- Directed by: Henri Decoin
- Written by: Henri Decoin Georges Neveux Albert Valentin
- Based on: The Affair of the Poisons by Victorien Sardou
- Produced by: Henry Deutschmeister Antonio Mosco Nicola Naracci
- Starring: Danielle Darrieux Viviane Romance Paul Meurisse
- Cinematography: Borys Lewin
- Edited by: Claude Durand
- Music by: René Cloërec
- Production companies: Franco London Films Excelsa Film
- Distributed by: Gaumont Distribution
- Release date: 4 November 1955;
- Running time: 111 minutes
- Countries: France Italy
- Language: French

= The Affair of the Poisons (film) =

1955 film directed by Henri Decoin

The Affair of the Poisons (L'affaire des poisons, Il processo dei veleni) is a 1955 French-Italian historical drama film directed by Henri Decoin and starring Danielle Darrieux, Viviane Romance and Paul Meurisse.
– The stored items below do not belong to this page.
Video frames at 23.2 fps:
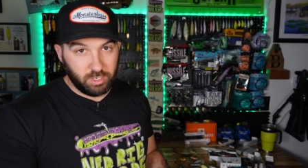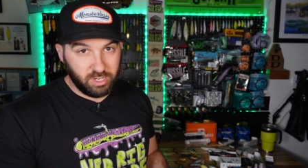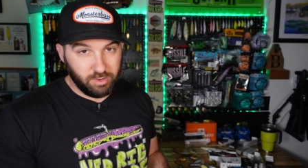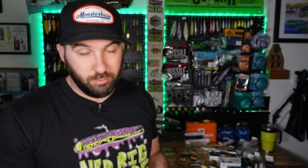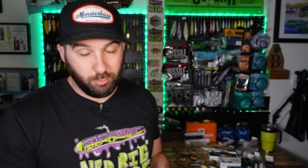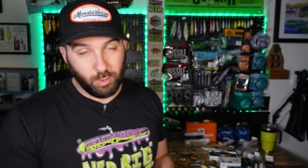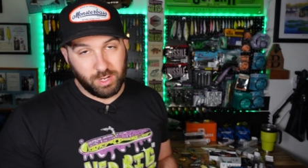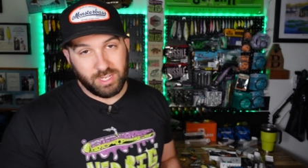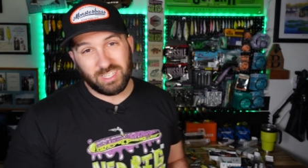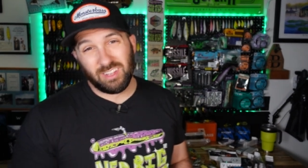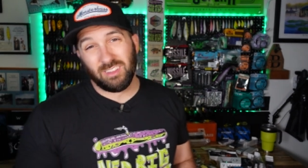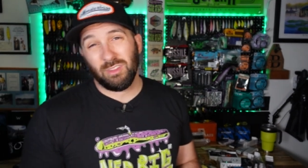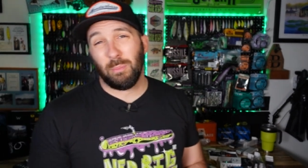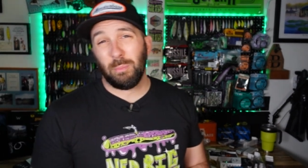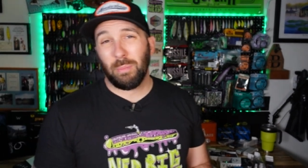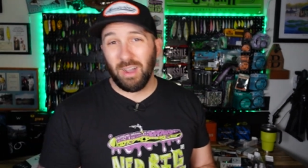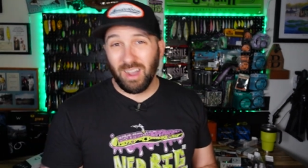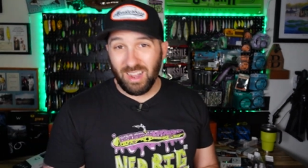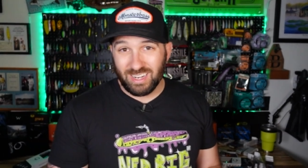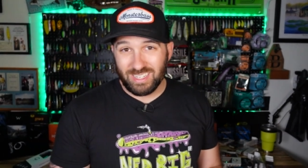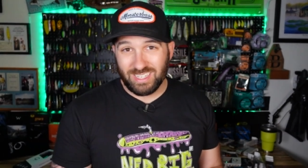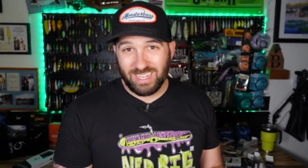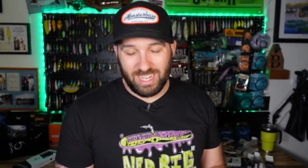our giveaways on the
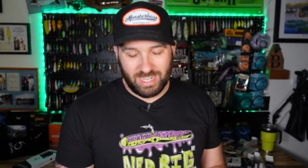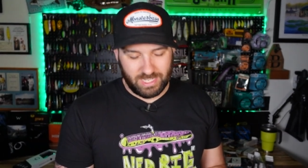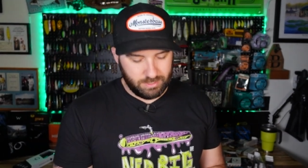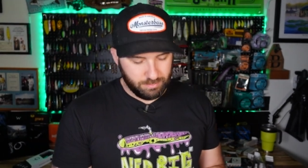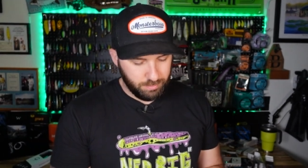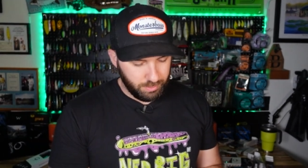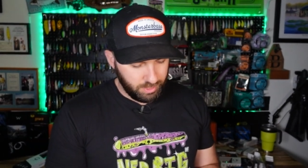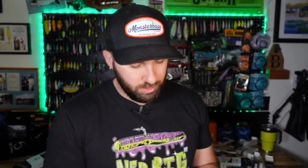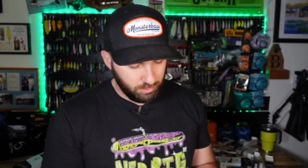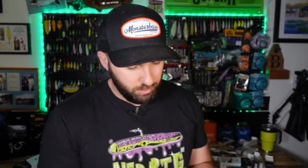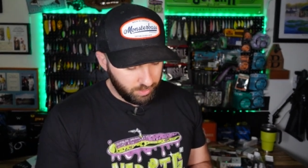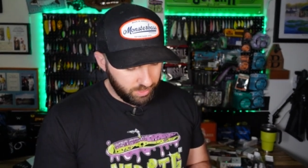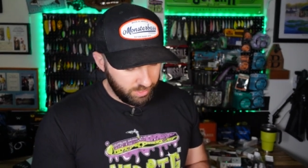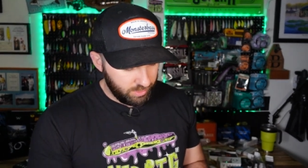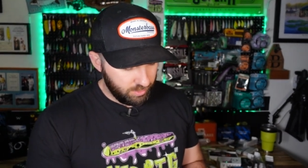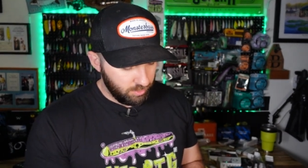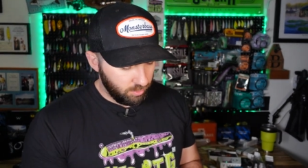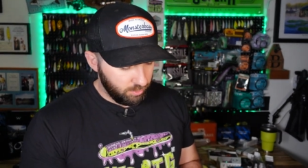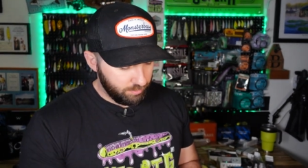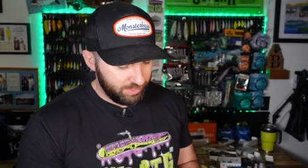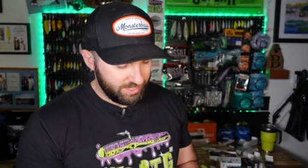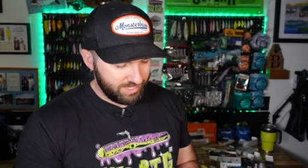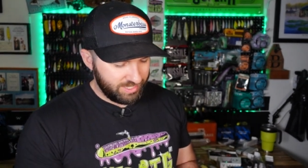podcast, by the way. I
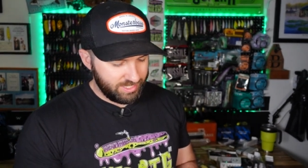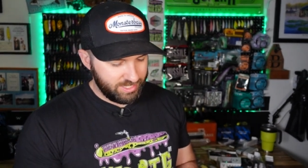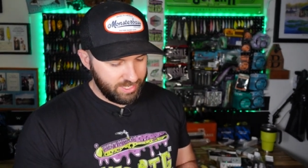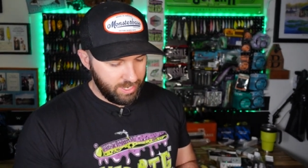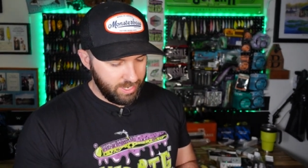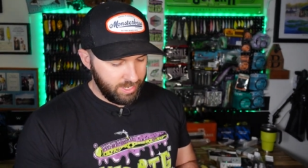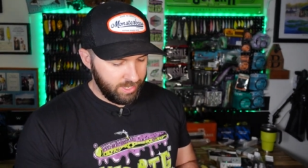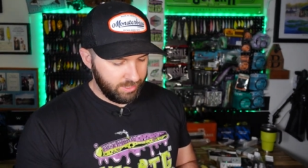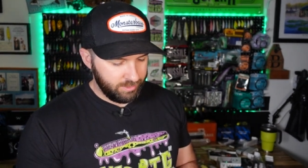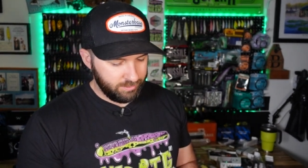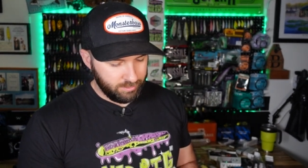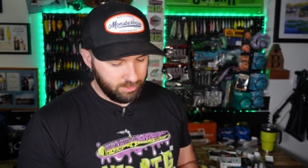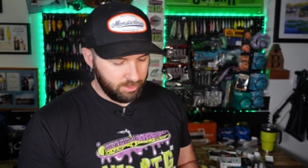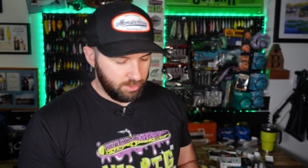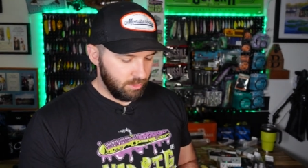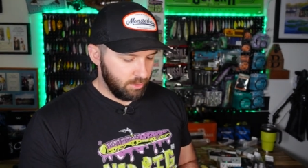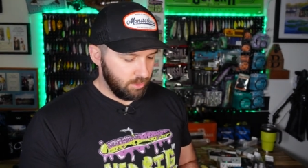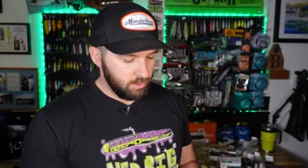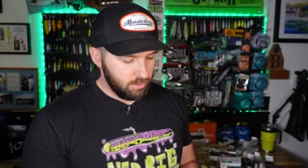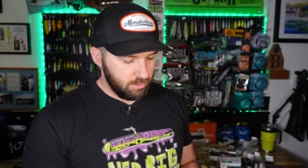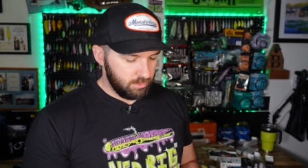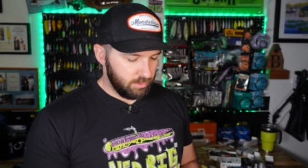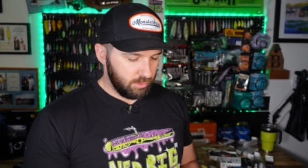know I've been saying
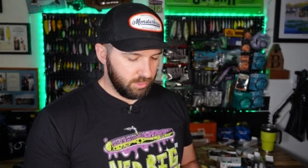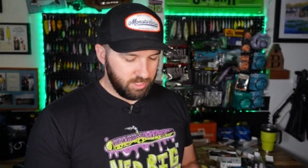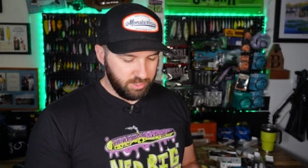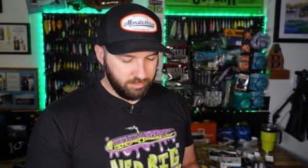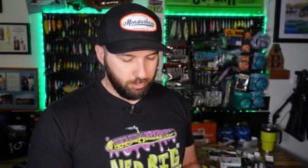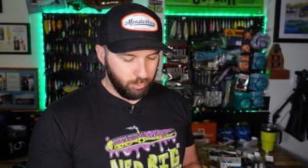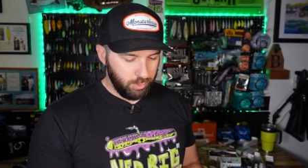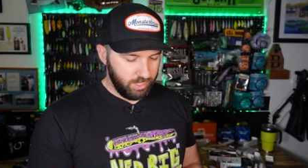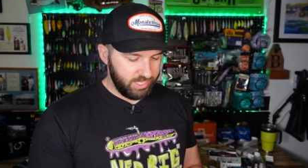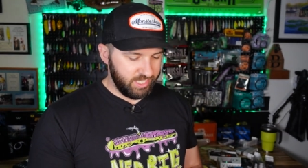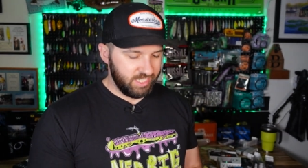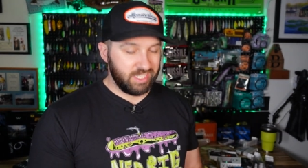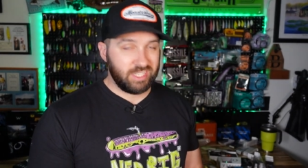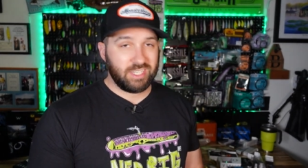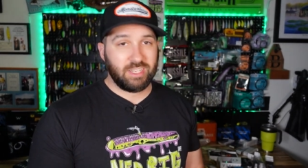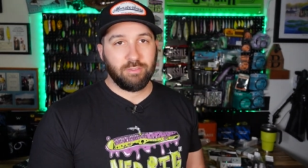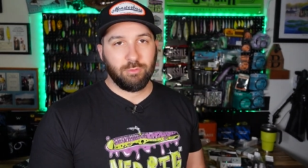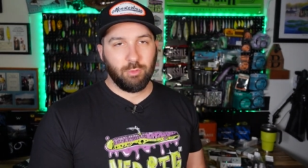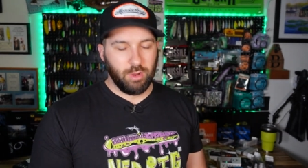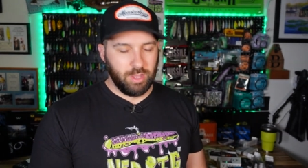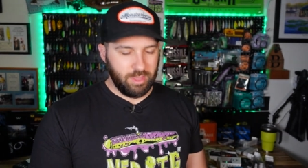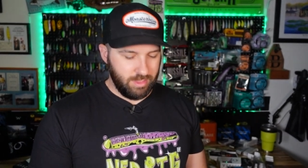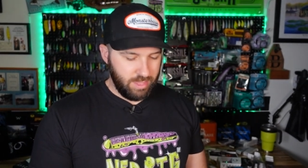giveaway this,
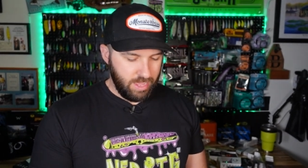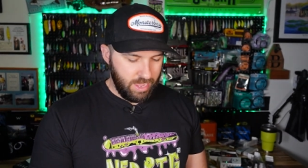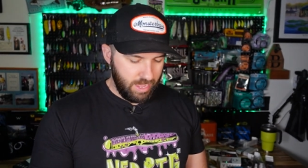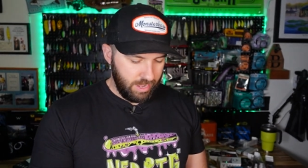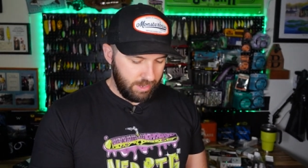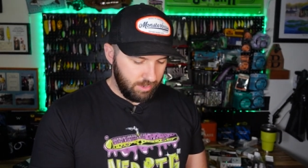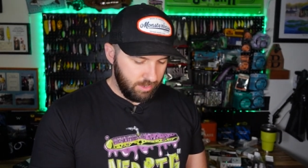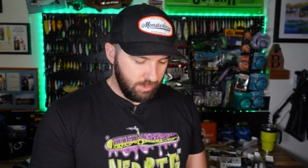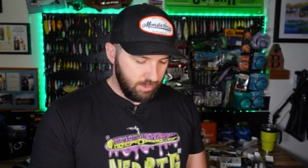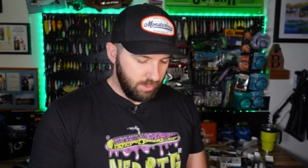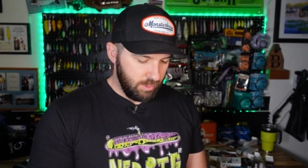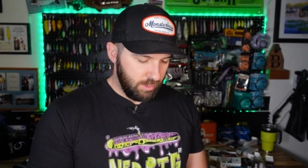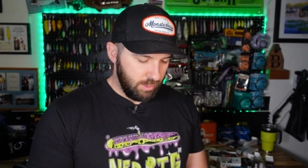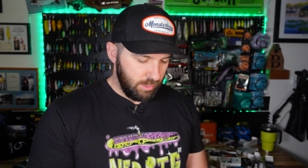giveaway that.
The film is adapted from the 1907 play of the same title by Victorien Sardou. It was shot in Technicolor at the Boulogne Studios in Paris. The film's sets were designed by the art director Jean d'Eaubonne. The film is set against the backdrop of the real Affair of the Poisons in seventeenth-century France, and demonstrates a darker tone than many more nostalgic depictions of the past.

==Synopsis==
Worried that she is losing the interest of Louis XIV, his lover Madame de Montespan turns to a young witch who takes part in network of black magic and poisoning. The ensuing scandal rocks the French court and leads to arrests, executions and the banishment of de Montespan from public life.

==Cast==
- Danielle Darrieux as Françoise Athénaïs de Montespan
- Viviane Romance as Catherine Deshayes dite La Voisin
- Paul Meurisse as L'abbé Etienne Guibourg
- Anne Vernon as 	Hermine Des Oeillets
- Pierre Mondy as Le capitaine François Desgrez
- François Patrice as Monsieur de Lignières
- Christine Carère as Marie-Angélique de Fontanges
- Roldano Lupi as 	L'alchimiste Lesage
- Albert Rémy as 	Le bourreau Guillaume
- Luisa Rossi as 	Madame Gobet
- Renaud Mary as 	Henri de Montespan
- Maurice Teynac as Nicolas de la Reynie
- Roland Armontel as 	L'aveugle
- Michel Etcheverry as Le prédicateur
- Albert Michel as 	Gobet
- Jacques Moulières as 	L'enfant de l'aveugle
- André Numès Fils as 	Le greffier
- Dominique Page as 	La fille enceinte
- Simone Paris as 	Madame de Ludre
- Jean-Marie Robain as 	Un juge de la Chambre Ardente

==Bibliography==
- Oscherwitz, Danya. Past Forward: French Cinema and the Post-Colonial Heritage. SIU Press, 2010.